Ancient cities were notable for their geographical diversity, as well as their diversity in form and function. Theories that attempt to explain ancient urbanism by a single factor, such as economic benefit, fail to capture the range of variation documented by archaeologists. Excavations at early urban sites show that some cities were sparsely populated political capitals, others were trade centers, and still other cities had a primarily religious focus. Some cities had large dense populations, whereas others carried out urban activities in the realms of politics or religion without having large associated populations. Some ancient cities grew to be powerful capital cities and centers of commerce and industry, situated at the centers of growing ancient empires. Examples include Alexandria and Antioch of the Hellenistic civilization, Carthage, and ancient Rome and its eastern successor, Constantinople (later Istanbul).
The Formation of Cities
Why did cities form in the first place? There is insufficient evidence to assert what conditions gave rise to the first cities, but some theorists have speculated on what they consider pre-conditions and basic mechanisms that could explain the rise of cities. Agriculture is believed to be a pre-requisite for cities, which help preserve surplus production and create economies of scale. The conventional view holds that cities first formed after the Neolithic Revolution, with the spread of agriculture. The advent of farming encouraged hunter-gatherers to abandon nomadic lifestyles and settle near others who lived by agricultural production. Agriculture yielded more food, which made denser human populations possible, thereby supporting city development. Farming led to dense, settled populations, and food surpluses that required storage and could facilitate trade. These conditions seem to be important prerequisites for city life. Many theorists hypothesize that agriculture preceded the development of cities and led to their growth.

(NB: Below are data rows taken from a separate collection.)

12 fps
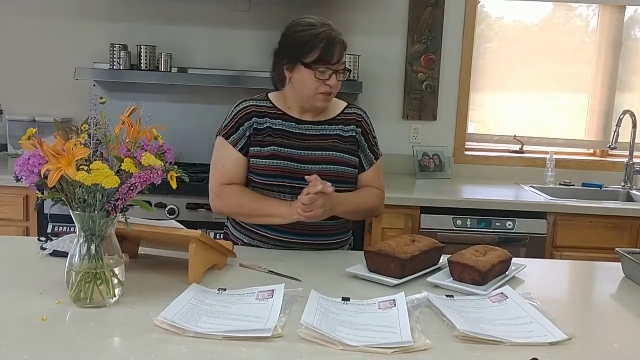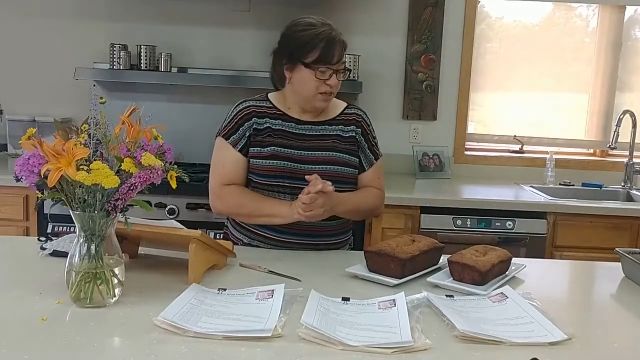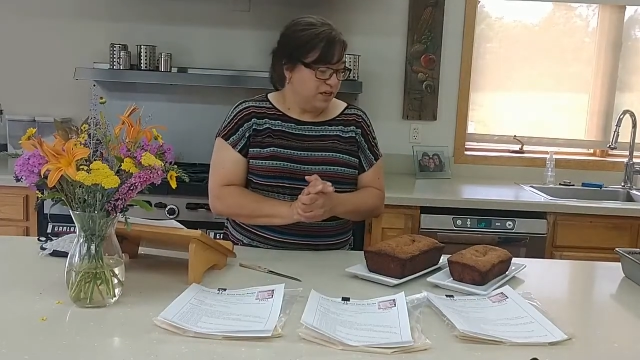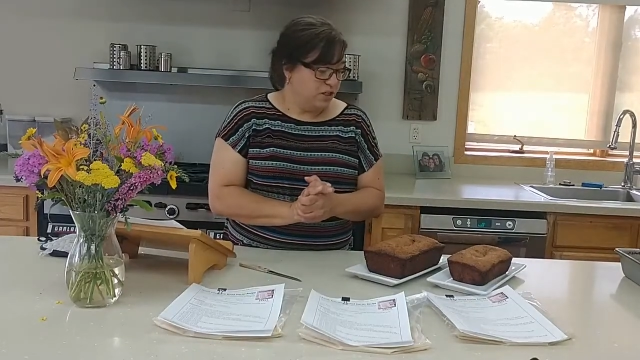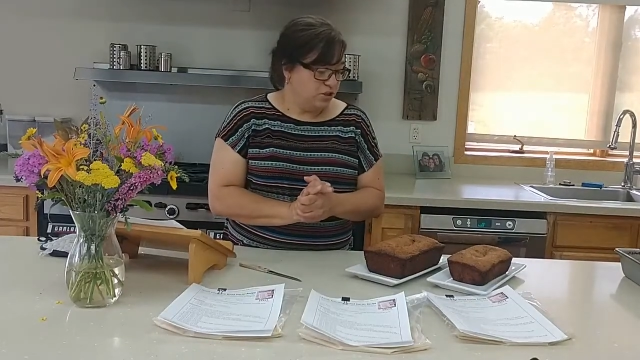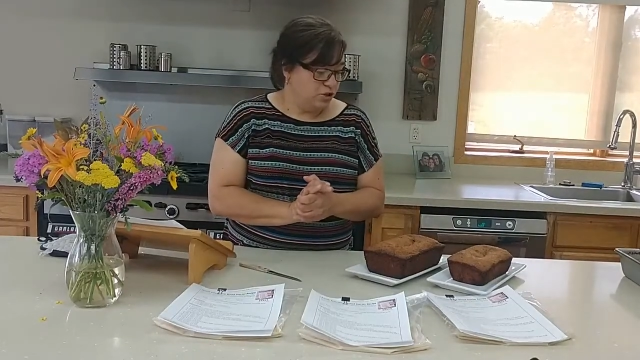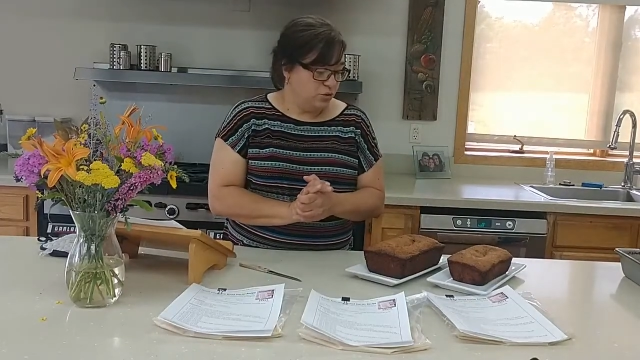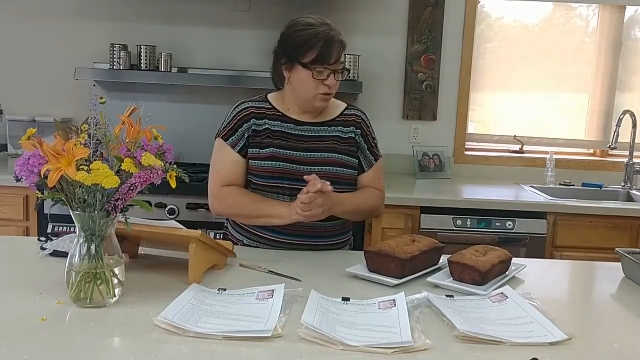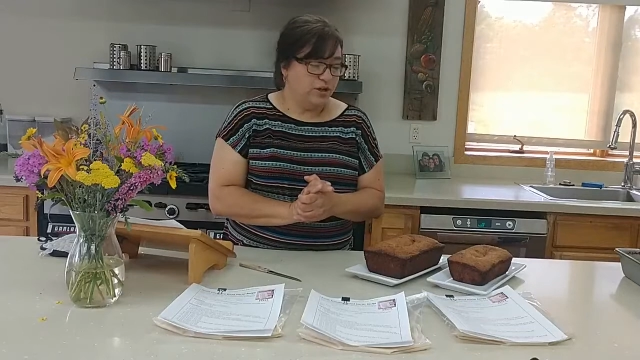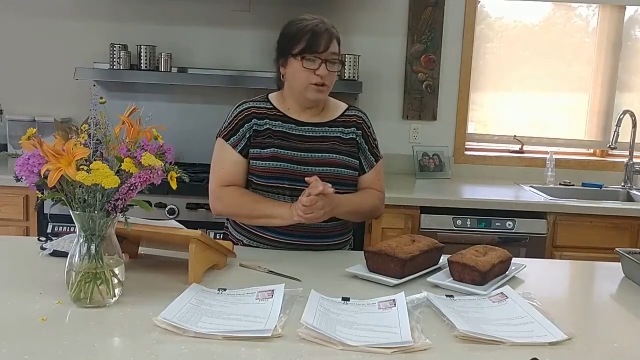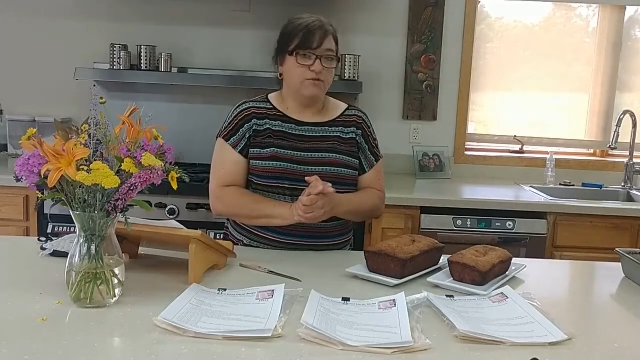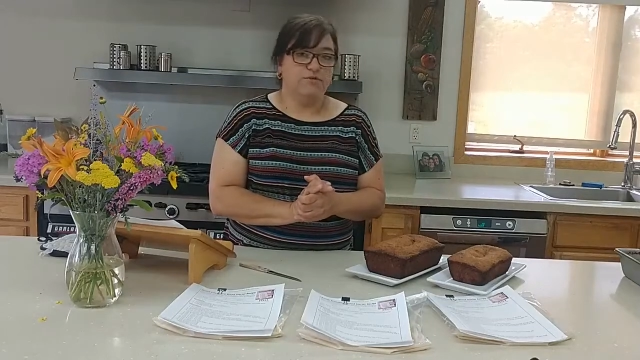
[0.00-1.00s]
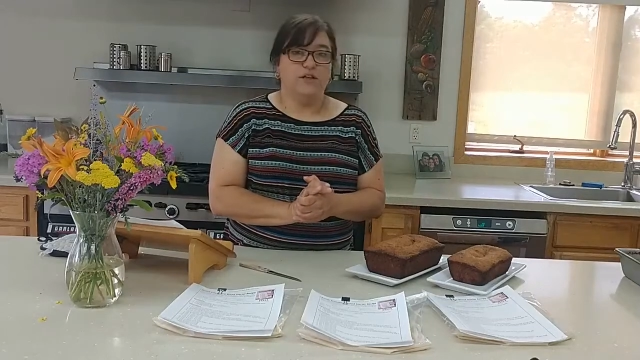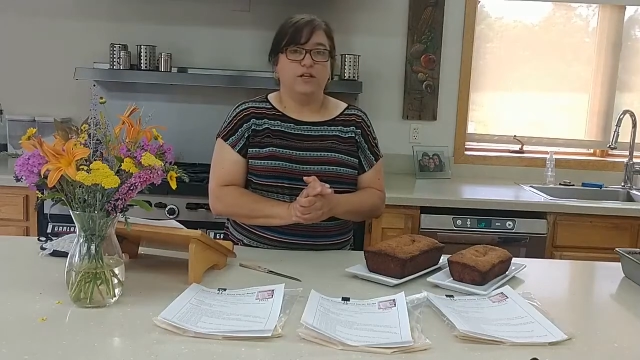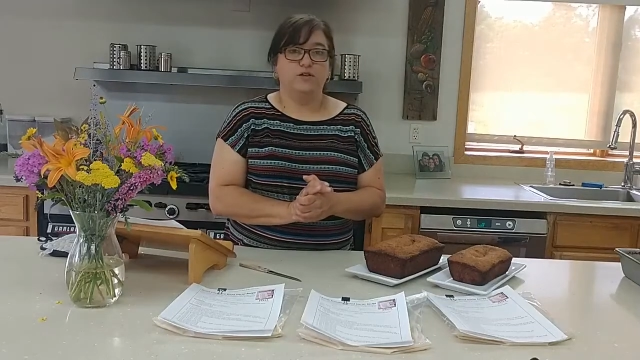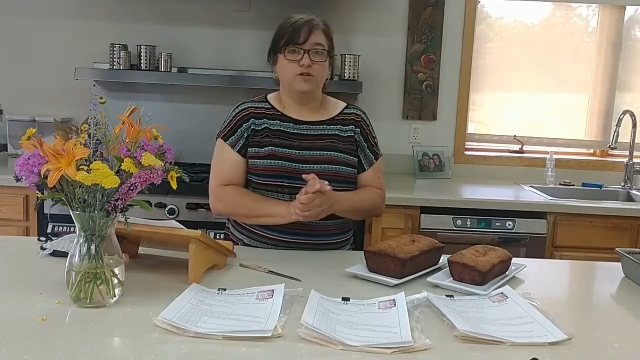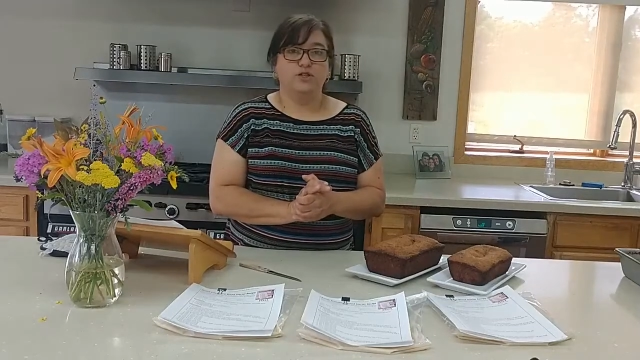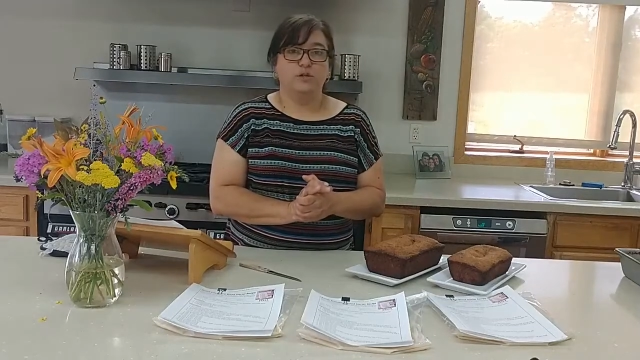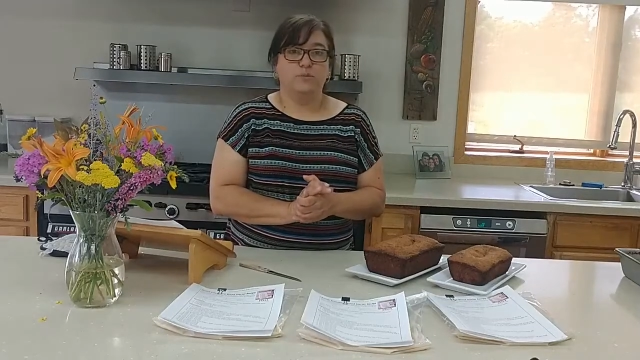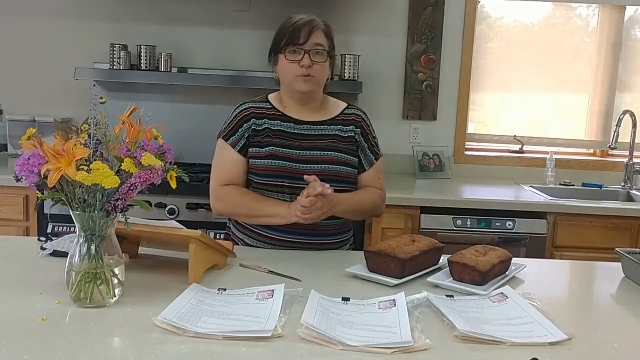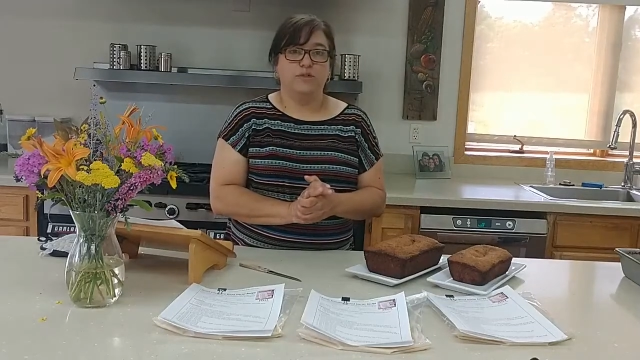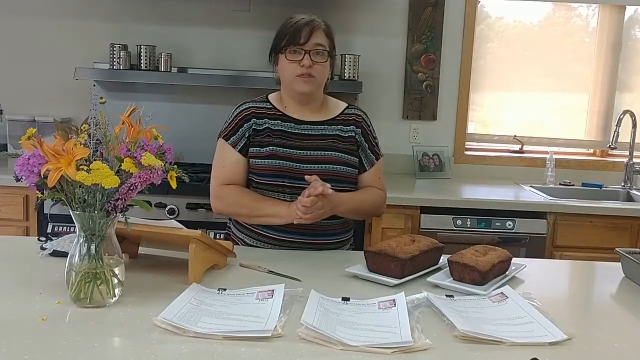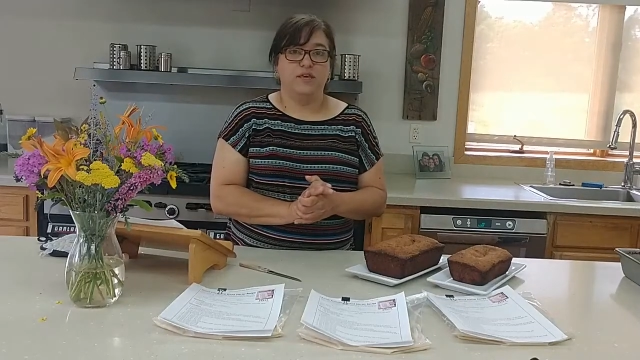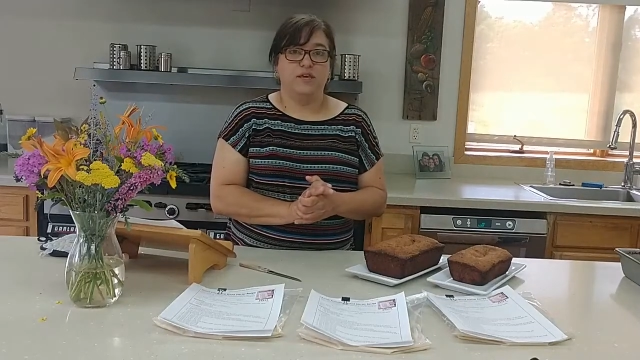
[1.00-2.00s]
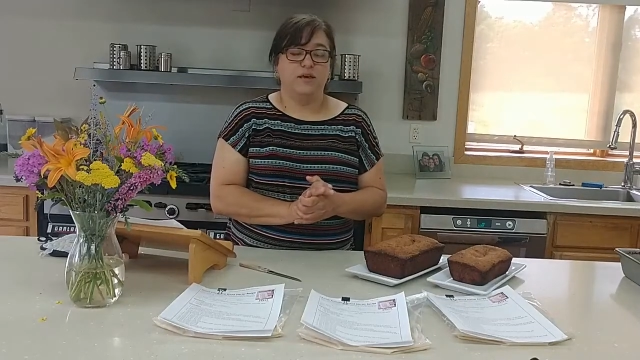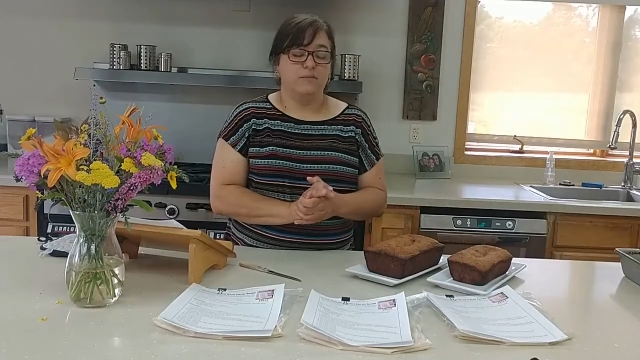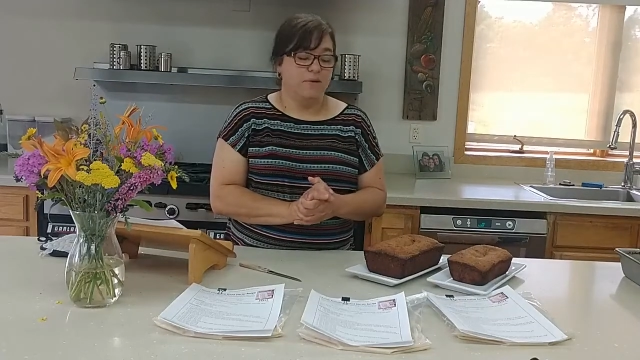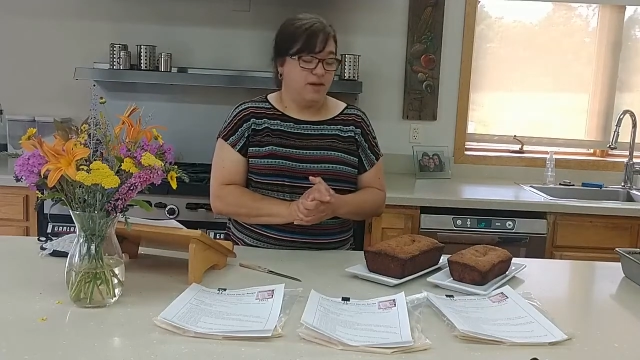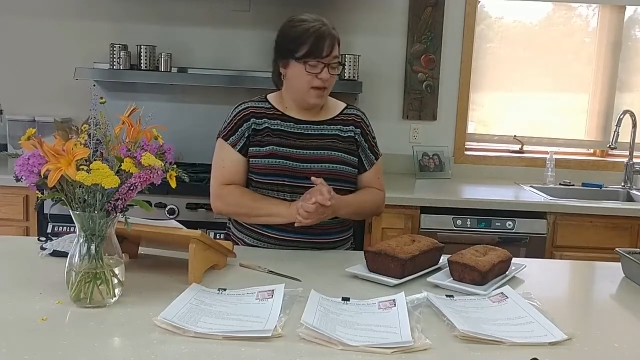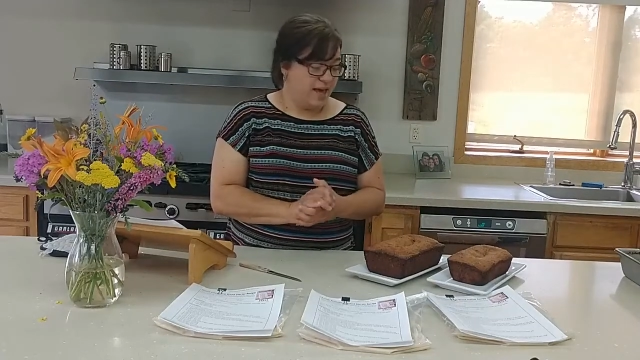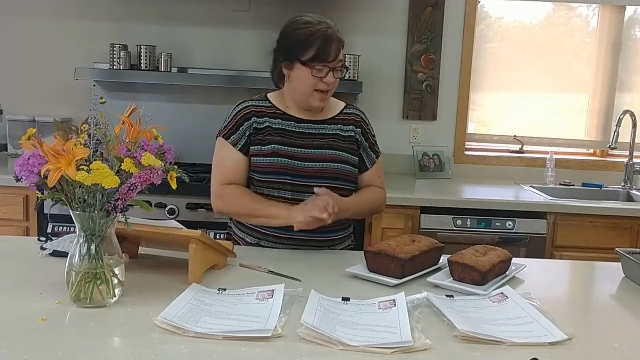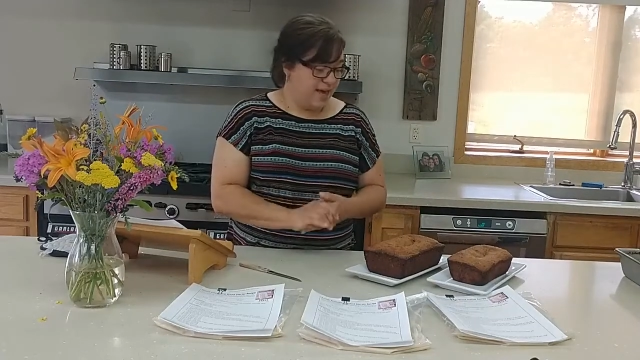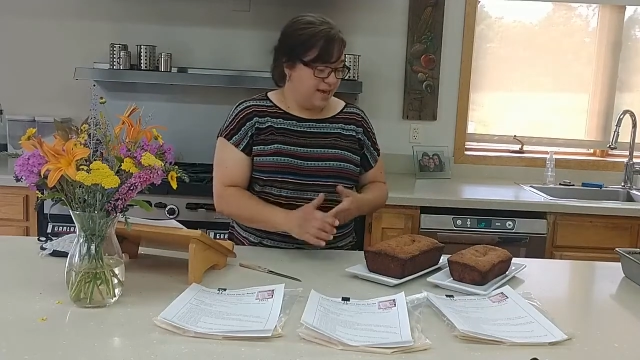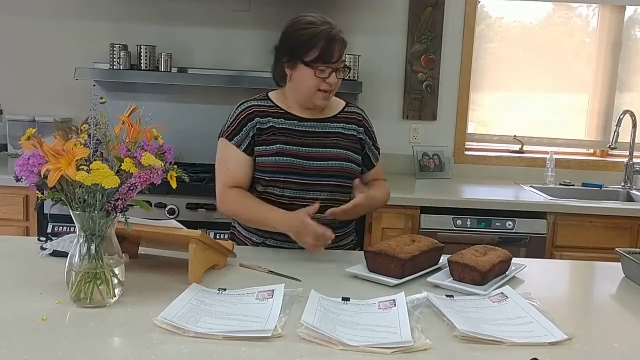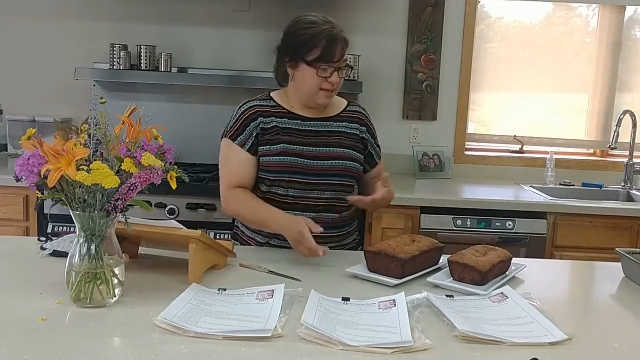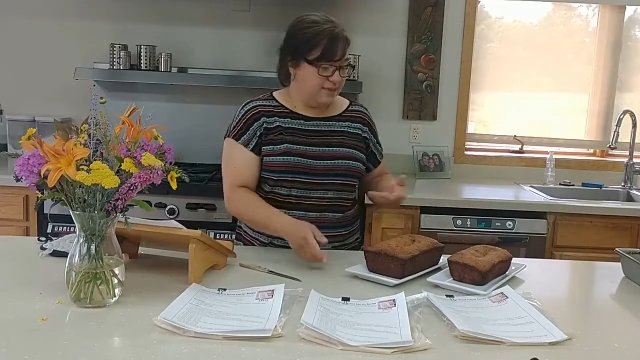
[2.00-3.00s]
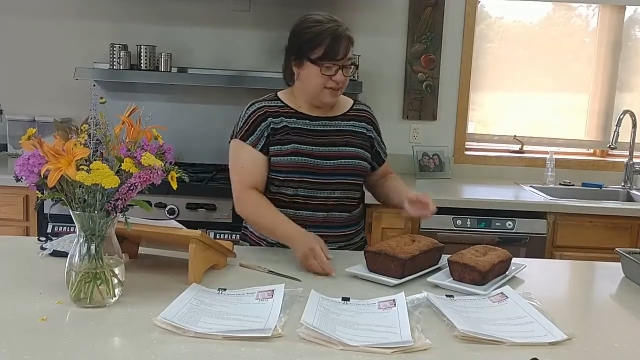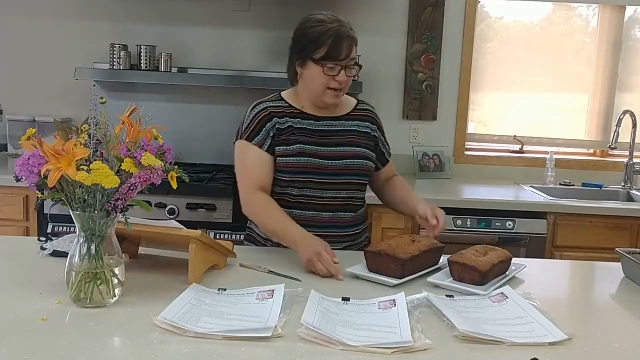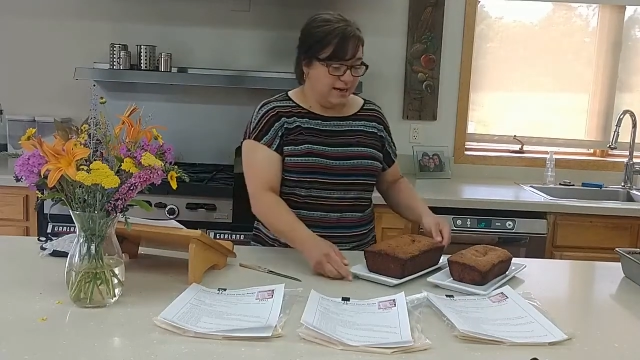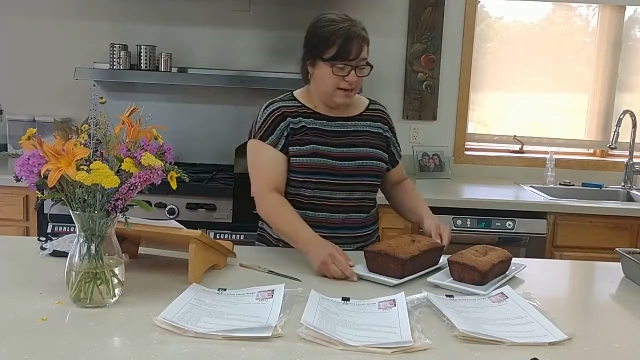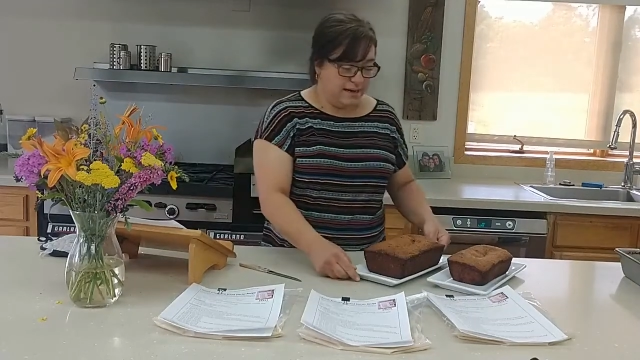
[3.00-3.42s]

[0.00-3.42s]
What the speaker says: and enjoy your fellowship with them. And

A good environment and strong social organization are two necessities for the formation of a successful city. A good environment includes clean water and a favorable climate for growing crops and agriculture. A strong sense of social organization helps a newly formed city work together in times of need, and it allows people to develop various functions to assist in the future development of the city (for example, farmer or merchant). Without these two common features, as well as advanced agricultural technology, a newly formed city is not likely to succeed.
Cities may have held other advantages, too. For example, cities reduced transport costs for goods, people, and ideas by bringing them all together in one spot. By reducing these transaction costs, cities contributed to worker productivity. Finally, cities likely performed the essential function of providing protection for people and the valuable things they were beginning to accumulate. Some theorists hypothesize that people may have come together to form cities as a form of protection against marauding barbarian armies.
Preindustrial cities had important political and economic functions and evolved to become well-defined political units.
Examine the growth of preindustrial cities as political units, as well as how trade routes allowed certain cities to expand and grow
Key Takeawayslordrural obligationsPreindustrial cities
Cities as Political Centers
While ancient cities may have arisen organically as trading centers, preindustrial cities evolved to become well defined political units, like today’s states. During the European Middle Ages, a town was as much a political entity as a collection of houses. However, particular political forms varied. In continental Europe, some cities had their own legislatures. In the Holy Roman Empire, some cities had no other lord than the emperor. In Italy, medieval communes had a state-like power. In exceptional cases like Venice, Genoa, or Lübeck, cities themselves became powerful states, sometimes taking surrounding areas under their control or establishing extensive maritime empires. Similar phenomena existed elsewhere, as in the case of Sakai, which enjoyed a considerable autonomy in late medieval Japan.
For people during the medieval era, cities offered a newfound freedom from rural obligations. City residence brought freedom from customary rural obligations to lord and community (hence the German saying, “Stadtluft macht frei,” which means “City air makes you free”). Often, cities were governed by their own laws, separate from the rule of lords of the surrounding area.
Not all cities grew to become major urban centers. Those that did often benefited from trade routes—in the early modern era, larger capital cities benefited from new trade routes and grew even larger. While the city-states, or poleis, of the Mediterranean and Baltic Sea languished from the 16th century, Europe’s larger capitals benefited from the growth of commerce following the emergence of an Atlantic trade. By the early 19th century, London had become the largest city in the world with a population of over a million, while Paris rivaled the well-developed regional capital cities of Baghdad, Beijing, Istanbul, and Kyoto. But most towns remained far smaller places—in 1500 only about two dozen places in the world contained more than 100,000 inhabitants. As late as 1700 there were fewer than 40, a figure which would rise thereafter to 300 in 1900. A small city of the early modern period might have contained as few as 10,000 inhabitants.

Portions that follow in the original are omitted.